Em termos de espacialidade, muito se perde na substituição do palco-passarela – que, concebido ao longo dos anos 1980 por Lina Bo Bardi e Edson Elito, propicia uma integração entre o espaço interno e o externo do teatro e, consequentemente, com a natureza – pela frontalidade tradicional. Apesar disso, a cenografia de Marília Gallmeister e Marcelo X ocupa, de maneira expressiva, o palco com o elemento primordial da peça de Beckett: a árvore seca, que, na transição do primeiro para o segundo ato, ganha folhas que sugerem a evolução do tempo num texto de construção circular, atravessado, como o próprio título indica, pela exasperação da espera. Os figurinos (seriam dos mesmos profissionais, que definem suas funções como direção de arte e arquitetura cênica?) são mais chamativos para os personagens munidos de perfis específicos (Pozzo, Lucky e o Mensageiro), mas distinguem, de forma inspirada, os dois vagabundos, Vladimir e Estragon, por meio de trajes retalhados em medidas diferentes.

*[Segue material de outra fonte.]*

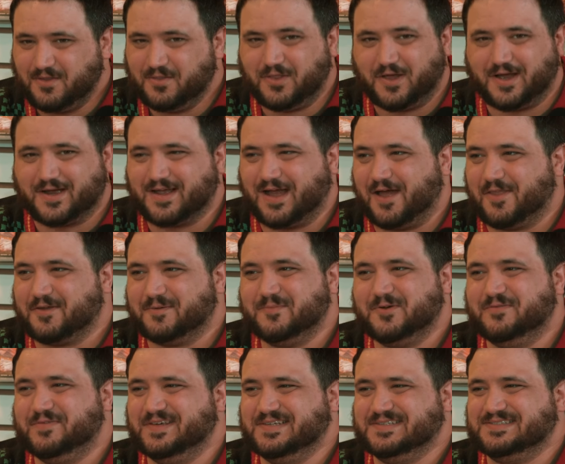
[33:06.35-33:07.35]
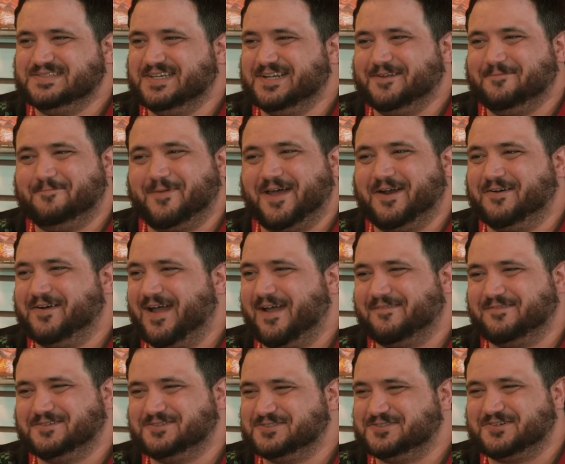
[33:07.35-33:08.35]
Look, other movies did it better
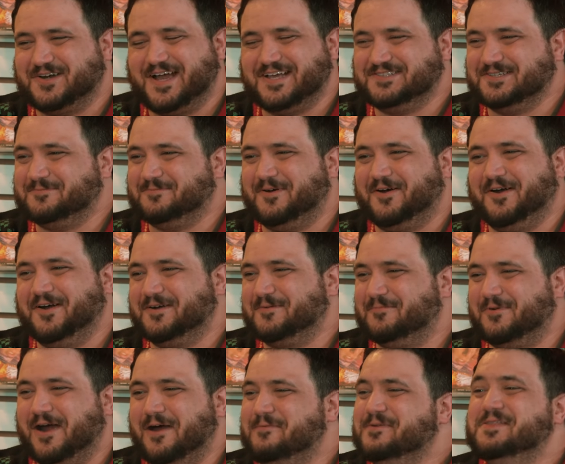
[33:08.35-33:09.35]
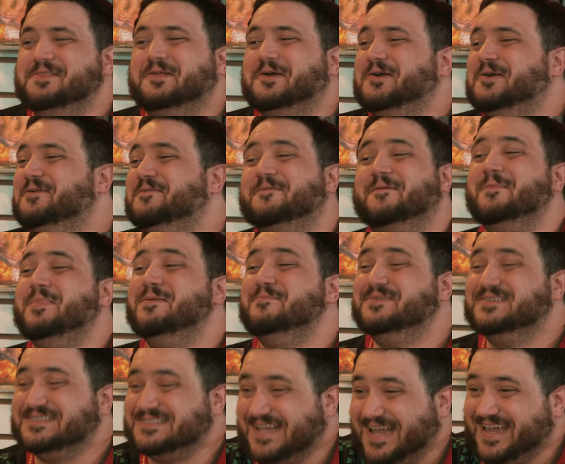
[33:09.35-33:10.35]
at Jurassic Park, probably learned from the
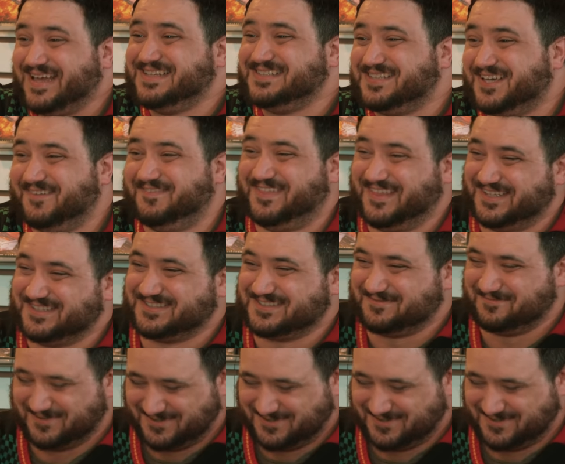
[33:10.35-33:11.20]
mistakes of this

Seja como for, a montagem adquire maior impacto no trabalho do elenco, que demonstra segurança e domínio do texto. Alexandre Borges, como Vladimir, se aproxima do corpo clownesco, sem, contudo, enveredar por excessos histriônicos. Marcelo Drummond faz um Estragon (Estragão) menos maltrapilho, numa linha de atuação não tão estilizada. Ricardo Bittencourt dá vazão ao autoritarismo de Pozzo (o Domador), mas sem uniformizar o personagem. Roderick Himeros dimensiona a submissão, bem como o descontrole, de Lucky (Felizardo, a Fera), prejudicado apenas por dispensável momento de migração para as cadeiras da plateia. Tony Reis pontua o espetáculo como o Mensageiro (ao invés do Menino da peça) num acentuado e debochado tom de crítica, perceptível no contraste entre o sotaque norte-americano e ancestralidade afro-brasileira.

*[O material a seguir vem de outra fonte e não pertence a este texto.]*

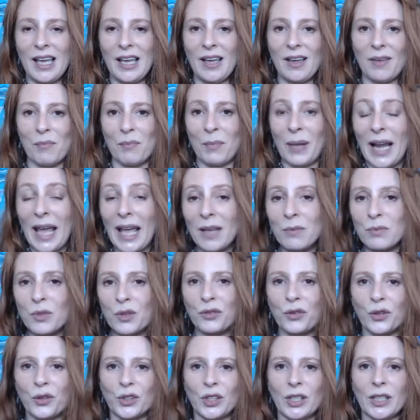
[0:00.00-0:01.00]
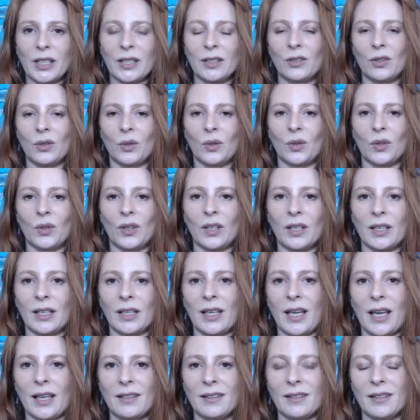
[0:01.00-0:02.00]
blamed for it, or
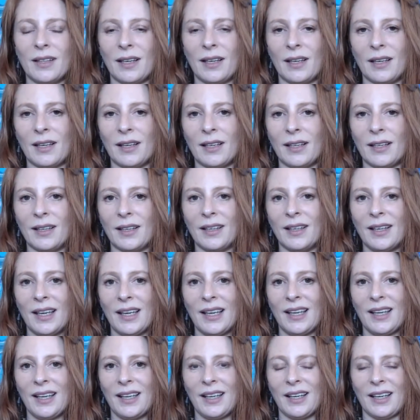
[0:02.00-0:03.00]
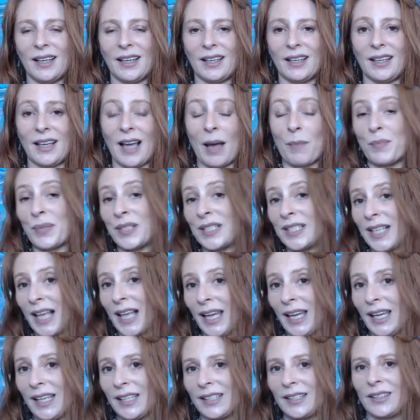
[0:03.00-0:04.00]
get
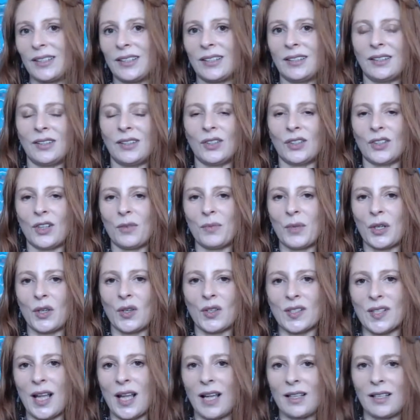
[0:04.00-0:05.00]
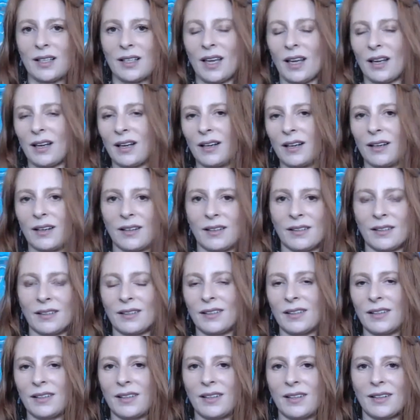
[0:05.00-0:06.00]
upset, because that
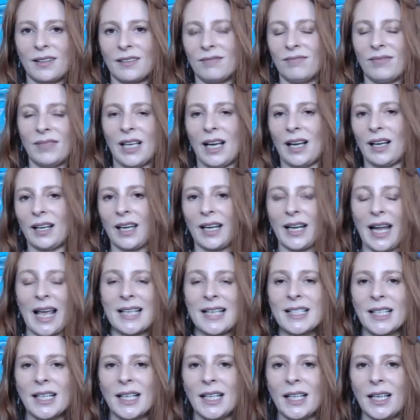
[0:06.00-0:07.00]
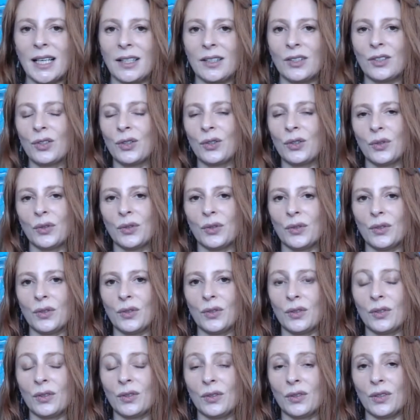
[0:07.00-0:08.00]
can escalate
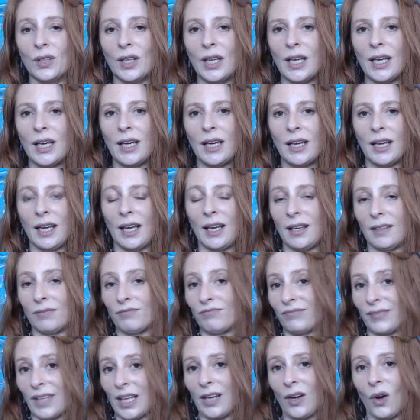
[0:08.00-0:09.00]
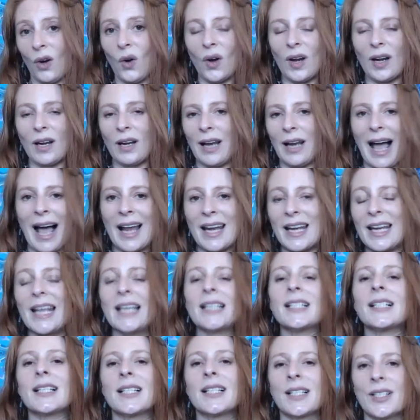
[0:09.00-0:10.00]
to a whole
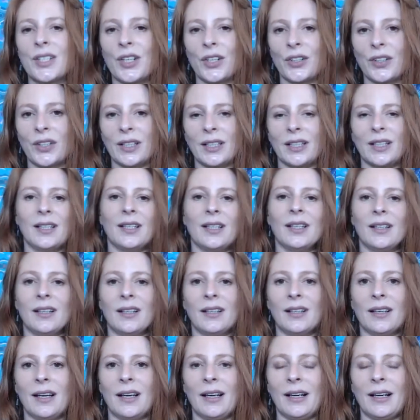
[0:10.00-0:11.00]
unnecessary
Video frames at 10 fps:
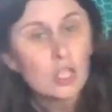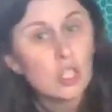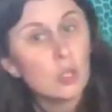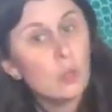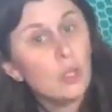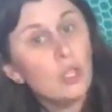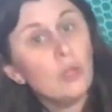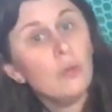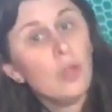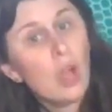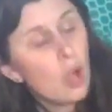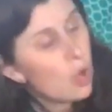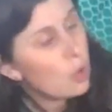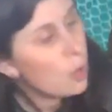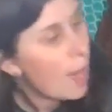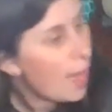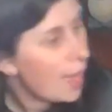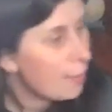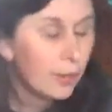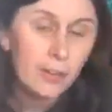Do you know who
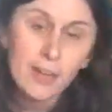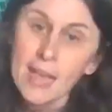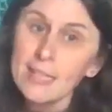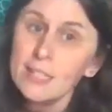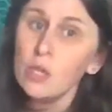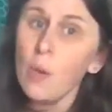hibernates,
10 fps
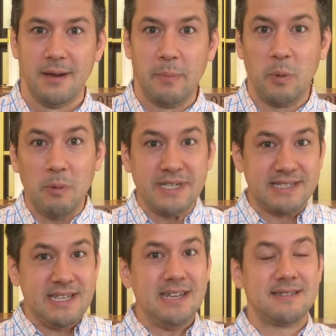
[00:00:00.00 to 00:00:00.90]
But what we
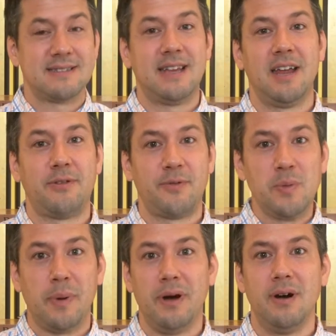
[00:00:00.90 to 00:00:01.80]
see instead through
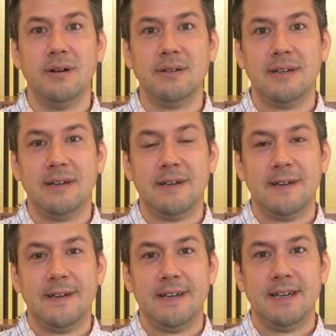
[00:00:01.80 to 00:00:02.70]
Paul
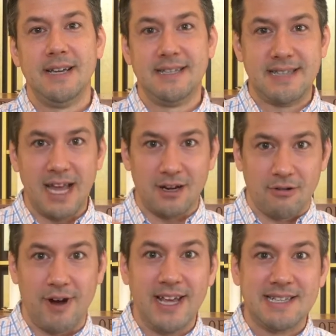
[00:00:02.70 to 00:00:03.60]
is that
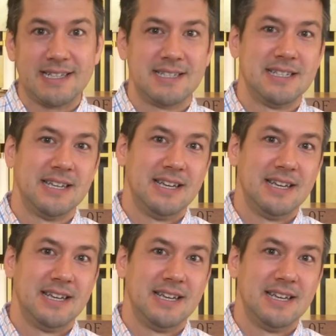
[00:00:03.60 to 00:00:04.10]
grace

Esperando Godot sinaliza certo desgaste na reedição de proposições bastante reconhecíveis em encenações do Teatro Oficina. Entretanto, sua rápida permanência no Rio de Janeiro fornece aos espectadores da cidade a oportunidade de manter contato com essa companhia de importância histórica incontestável. Com a morte de Zé Celso, artista centralizador na trajetória do grupo (o que não anula as contribuições dos demais integrantes), talvez essa montagem simbolize o encerramento de um percurso intenso rumo a um processo de mudança ou a continuidade de um direcionamento artístico solidamente firmado. O futuro dirá.

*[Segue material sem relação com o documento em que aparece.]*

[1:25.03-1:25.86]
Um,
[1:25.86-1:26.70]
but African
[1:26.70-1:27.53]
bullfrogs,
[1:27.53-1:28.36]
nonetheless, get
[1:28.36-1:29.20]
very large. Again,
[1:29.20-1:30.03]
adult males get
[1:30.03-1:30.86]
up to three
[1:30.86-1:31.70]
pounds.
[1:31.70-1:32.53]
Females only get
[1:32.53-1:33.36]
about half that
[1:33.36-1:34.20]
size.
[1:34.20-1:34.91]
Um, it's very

ESPERANDO GODOT – Texto de Samuel Beckett. Direção de José Celso Martinez Corrêa. Com Marcelo Drummond, Alexandre Borges, Ricardo Bittencourt, Roderick Himeros e Tony Reis. Teatro Carlos Gomes (Praça Tiradentes, s/nº). Qui. e sex., às 19h, sáb. e dom., às 17h. Ingressos: R$ 80,00 e R$ 40,00 (meia-entrada). Até domingo.